Cloud storage offers high availability of data and can be particularly effective in certain use cases, such as for HPC centres across multiple sites. ‘We have the technologies available to be able to do this, such as Spectrum Scale. We are able to look at multi-site solutions and whether the cloud could be a backup target or another tier used for the lowest performance/cost – in the same way we have used tape in the past. It could also be used as replica target, there are all sorts of opportunities around the way we can use cloud,’ stated OCF’s Dean.
‘If someone has got two data centres already, and they have power and rack space available, then it might not make sense to replicate data into the cloud but if they do not have that infrastructure, then it could make a compelling argument. Again, it is very use case dependant and our job, as an integrator, is to keep all these things in our kit bag and continue building uses cases and prove POCs to make sure that when a customer comes to us with a requirement, we are ready to meet that requirement,’ said Dean.

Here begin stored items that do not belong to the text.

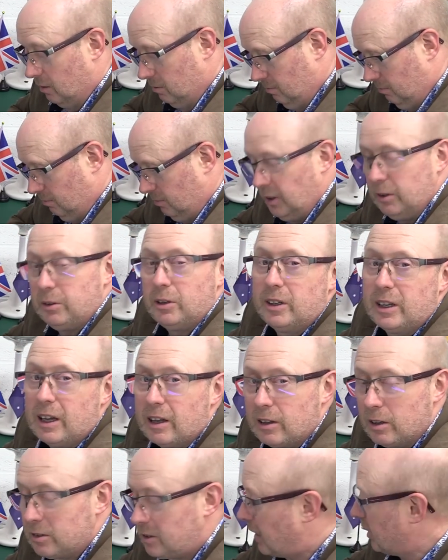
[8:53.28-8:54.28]
you can
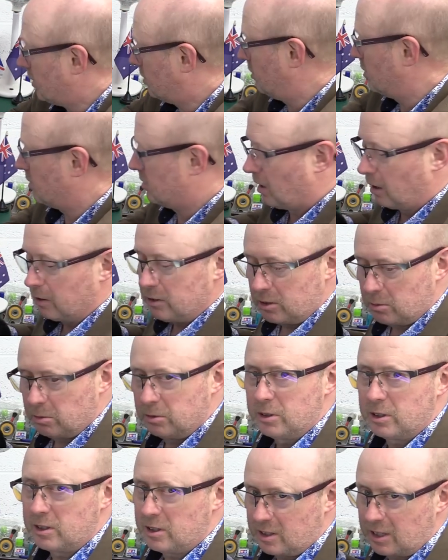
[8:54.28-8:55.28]
get those extras. So I just
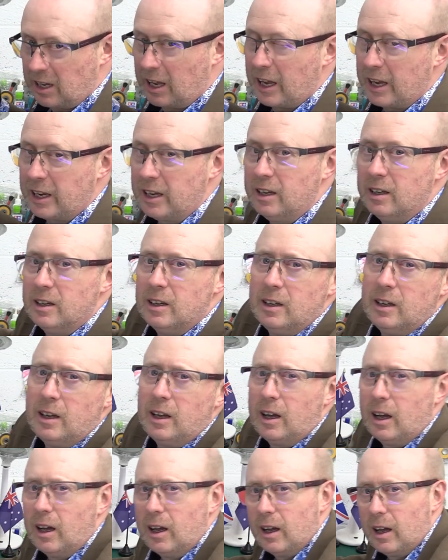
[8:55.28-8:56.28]
wanted to say,
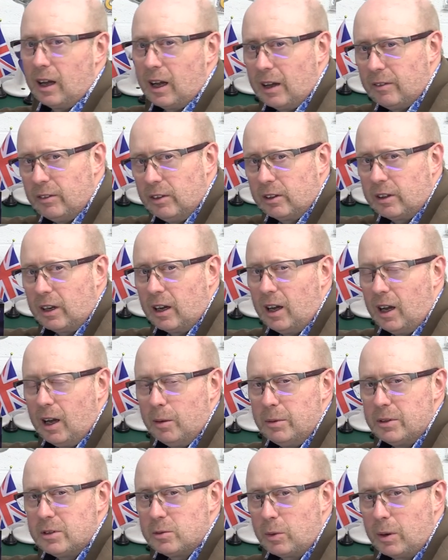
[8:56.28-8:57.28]
uh, have a look at
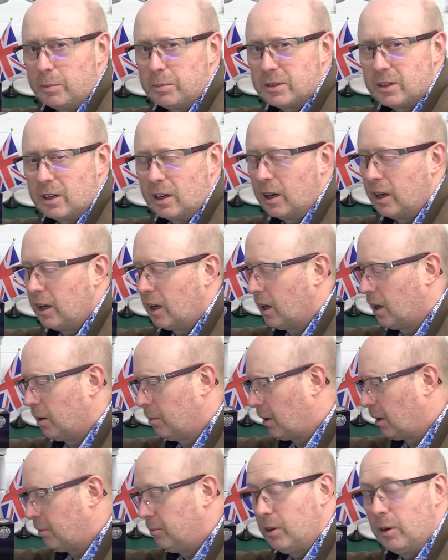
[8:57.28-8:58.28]
Armour's website.
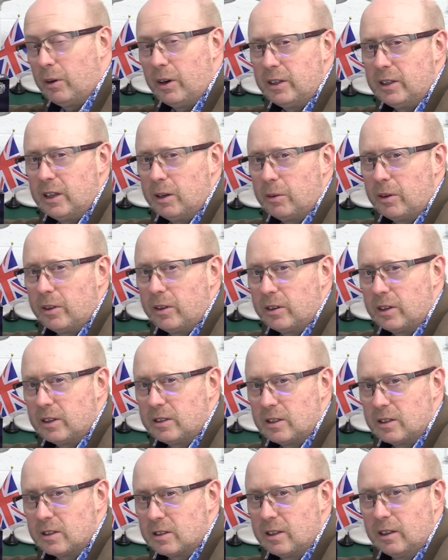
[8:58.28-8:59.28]
Um, I've no idea whether
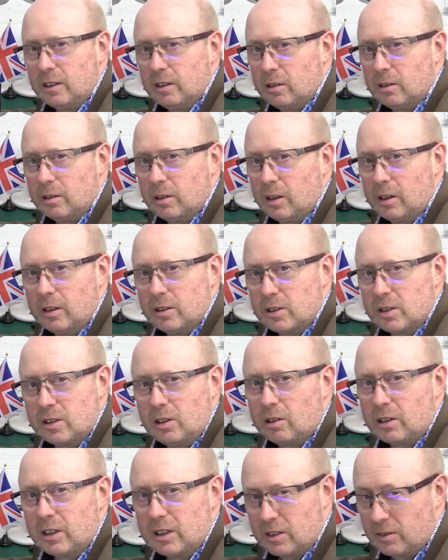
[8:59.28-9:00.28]
this is still uh,
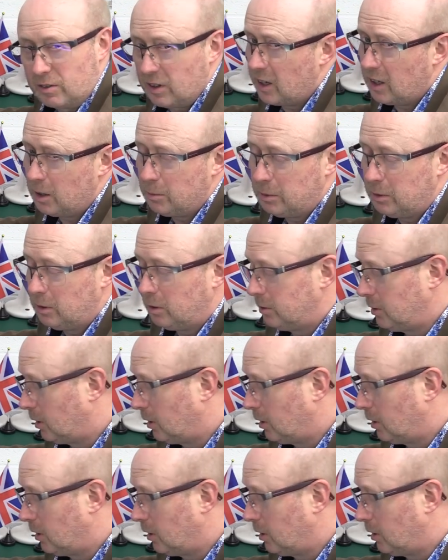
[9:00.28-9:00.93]
stock is available or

OCF and Amazon Web Services recently announced OCF as an AWS partner, so it is likely that that OCF will be pushing this provider as an option for HPC users that want to take advantage of cloud computing in the future.
‘The interesting and fast developing side of things for us, is definitely how the cloud can be part of our solutions and customer strategy for the storage space. The cloud is definitely one to watch. It will be very interesting to see how that develops,’ concluded Dean.
The flash future
While McMullan is focused on an all-flash future for HPC storage, this may only cover the next few years, as new technologies are on the way to drive performance even higher. ‘HPC is leading edge, in terms of the technological envelope, but the message from our customer base is very much “all flash”. Not just because of performance, but also the efficiency and the cost efficiency.

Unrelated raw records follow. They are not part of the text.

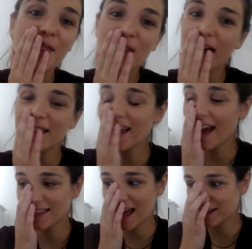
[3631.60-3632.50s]
that
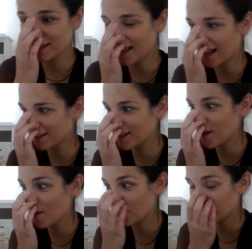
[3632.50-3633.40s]
yeah that's that's
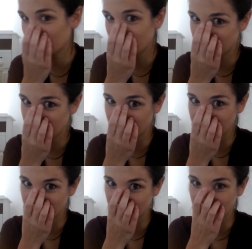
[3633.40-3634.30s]
near impossible to
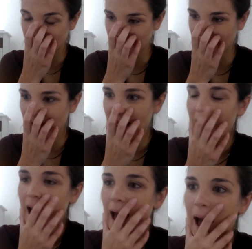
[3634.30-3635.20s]
answer briefly
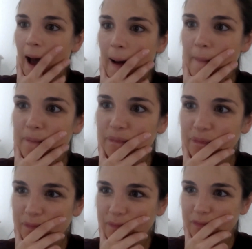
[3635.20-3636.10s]
um,
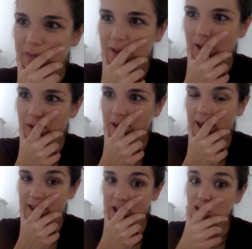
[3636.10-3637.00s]

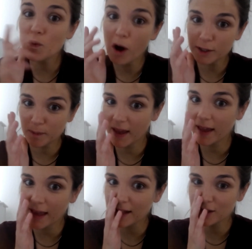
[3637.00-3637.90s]
okay, can you ask me
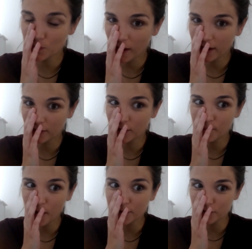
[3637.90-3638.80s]
again so I can
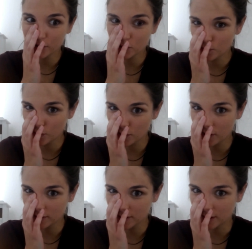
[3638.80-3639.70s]
compose a shorter
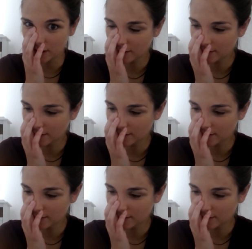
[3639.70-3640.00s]
answer?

‘We see the industry moving en masse to an all-flash based technology for now, but then you have storage class memory and persistent memory coming up as the next wave of media beyond that. This provides another exciting envelope that everyone will push into,’ added McMullan.
In his opinion, the industry is driving towards flash technology and this can be seen from research done by Seagate and Western Digital that highlights the demand for drives is coming down, while demand for video archive drives is going up.